FINDMINE is an enterprise SaaS solution, charging annual fees based on enterprise size and where retailers choose to use FINDMINE (e.g., on their ecommerce sites, via email campaigns, or in-store).
Tell us about the experience with XRC Labs thus far.
The program has been incredible in facilitating connections with potential customers (major retailers and brands) as well as providing resources such as graphic and web designers from Parsons, coaching to perfect the art of the enterprise sale, and access to investors, who are constantly touring the office space. We’re so excited to participate in the inaugural class and are humbled at the talent of our fellow cohort companies.
What inspired you to start this business?
I grew up thinking shopping was easy and there was always someone to help answer questions about how to use what I was buying. But the advent of online shopping and increasingly-resource constrained stores means the retailer offers less guidance. So I’m left drooling over a white leather jacket, but having to leave the retailers’ site to look up on Pinterest how to wear it. There’s all this great advice on the Internet – outfit of the day, recipes, DIY projects, advice for buying the right peripherals for new electronics or compatible products for new baby gear, but little of it is accessible at the retailer’s site or store. So my cofounder (Konstantin Itskov, who’s a computer scientist) and I decided to bring those two together in a scalable way where neither retailers nor shoppers have to work very hard.
What are the milestones that you plan to achieve within six months?
We’ve complete an incredibly successful test of our e-commerce “complete the look” product, which builds full outfits around every product in a fashion retailers’ store, so we’re focused on scaling the success of that across multiple brands and retailers in addition to building our email and in-store offerings. Beyond that, the vision is to move into other segments of retail such as home, electronics, baby, hobby, etc. We’re also hiring an additional back end engineer to join the team.

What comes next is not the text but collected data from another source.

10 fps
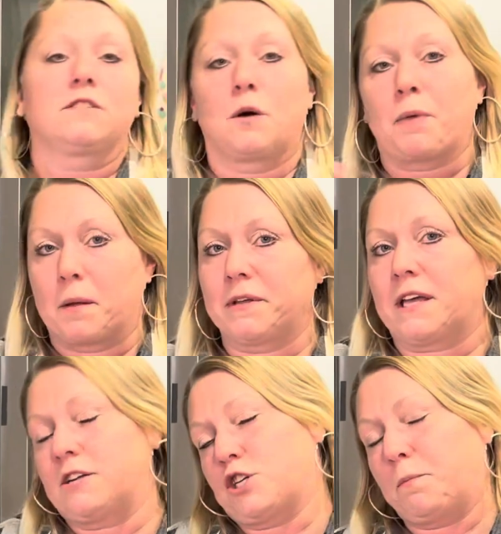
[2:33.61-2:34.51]
I'll probably
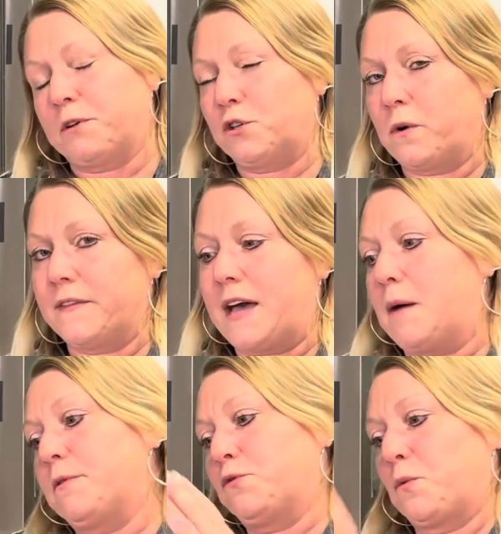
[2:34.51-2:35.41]
catch up with you on
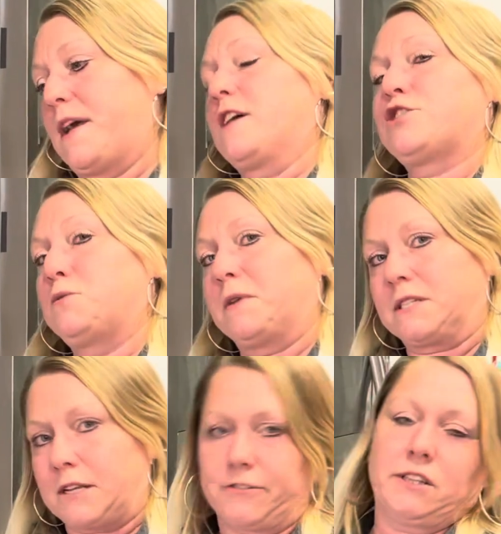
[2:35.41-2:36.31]
that before we actually
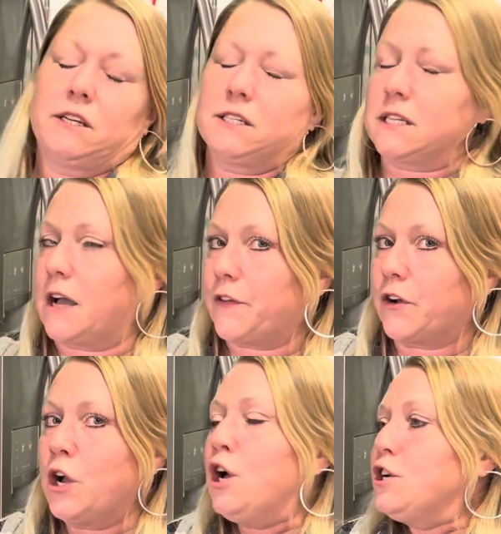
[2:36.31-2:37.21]
mix everything
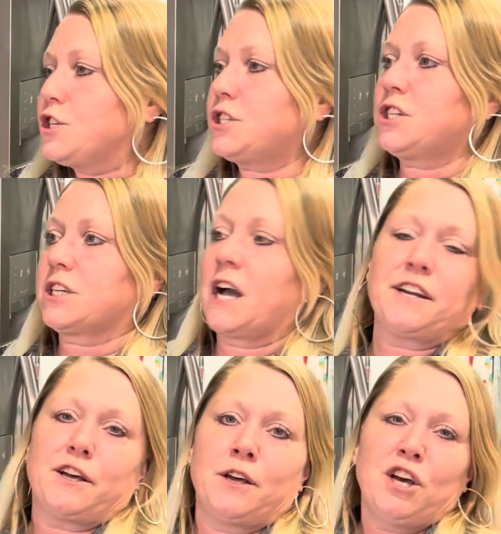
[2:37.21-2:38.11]
together, just to
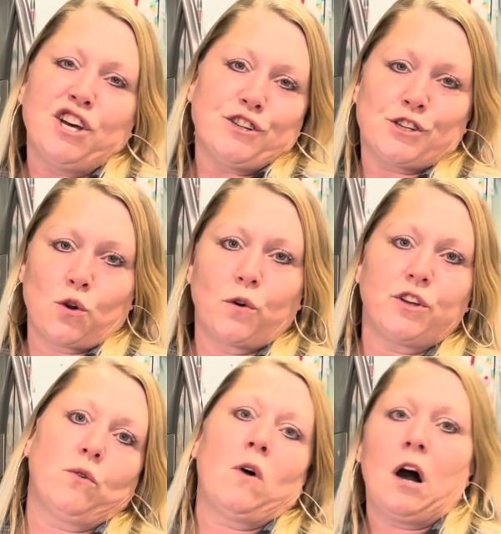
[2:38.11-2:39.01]
kind of show
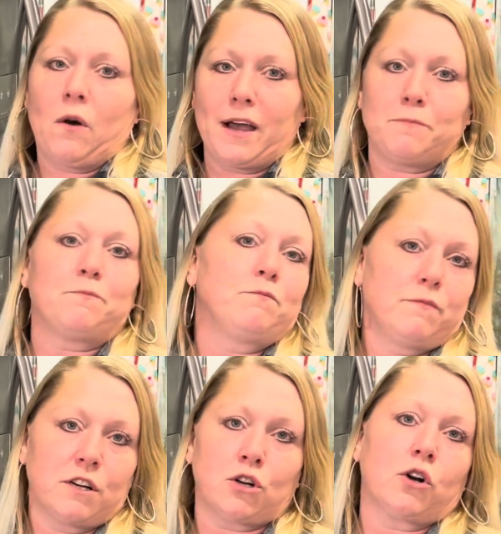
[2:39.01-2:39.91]
you how I
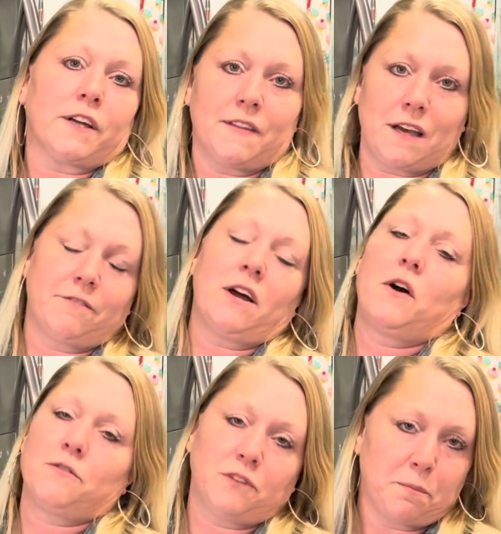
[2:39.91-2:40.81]
cook it in the oven, how
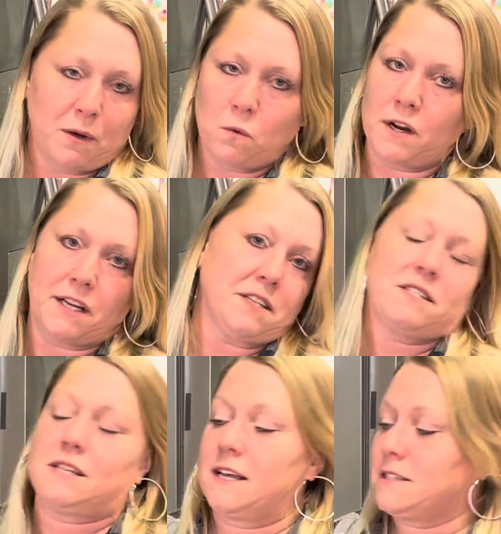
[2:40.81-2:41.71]
I flip it when it gets
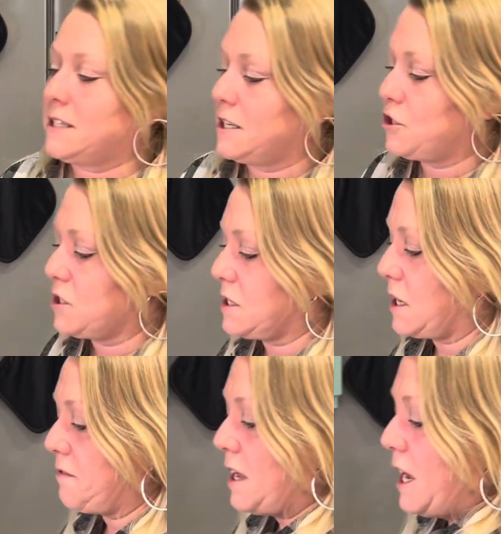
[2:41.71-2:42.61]
to that stage and stuff.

If you could be put in touch with one investor in the New York community who would it be and why?
The Box Group – they have a strong retail understanding and portfolio company Spring would be an incredible customer for us because their catalogue of products is so vast and they couldn’t possibly do “complete the look” manually for each of their items.
Tell us about the experience coming in first place at TechWeek NYC.

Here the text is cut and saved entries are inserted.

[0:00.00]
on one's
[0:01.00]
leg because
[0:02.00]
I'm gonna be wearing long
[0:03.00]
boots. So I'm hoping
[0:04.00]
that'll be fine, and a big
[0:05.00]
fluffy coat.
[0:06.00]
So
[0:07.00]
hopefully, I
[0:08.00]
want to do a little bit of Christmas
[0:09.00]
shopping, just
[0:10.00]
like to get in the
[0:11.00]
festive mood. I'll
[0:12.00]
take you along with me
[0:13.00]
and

Surprising! The first day (quarterfinals) felt just like demo-ing at a conference because the judges were anonymous. We probably gave the poor recruiters who came to our booth to see if we were hiring an earful because we gave the full pitch to EVERYBODY! Then the semi finals felt more like a pitch competition, but we had a little audience participation to help illustrate the pain retailers feel when manually trying to curate looks across their product catalogue, which was a fun activity in addition to the standard pitch. None of the teams knew if we had made it to the finals until our name was called to get up and present, so it was definitely a whirlwind. Actually winning felt amazing, though that trophy was incredibly heavy! It was great validation that we’ve found a real need, have a cool way to solve it, AND have learned to communicate it effectively, which can be almost the biggest struggle for most startups.
Why did you launch in New York?
The founding team is based in NYC and because fashion is our first focus (and retail is our forever business), NYC just made sense. Some of the first retailers we interviewed when doing our research worked right down the street, all in the same 4 block area. NYC is the hub for fashion and retail, so why not be where your customers are? We also have had great access to talent through our networks at both NYU and Columbia.
What is your favorite fall activity in NYC?
Missing summer? Just kidding (sort of). Seriously though it would be sitting at an outdoor cafe just before it’s too cold to do that kind of thing anymore and enjoy the crisp air and the leaves changing. There’s almost a desperate YOLO feeling in the air as everyone tries to soak up as much nice weather before the winter sets in.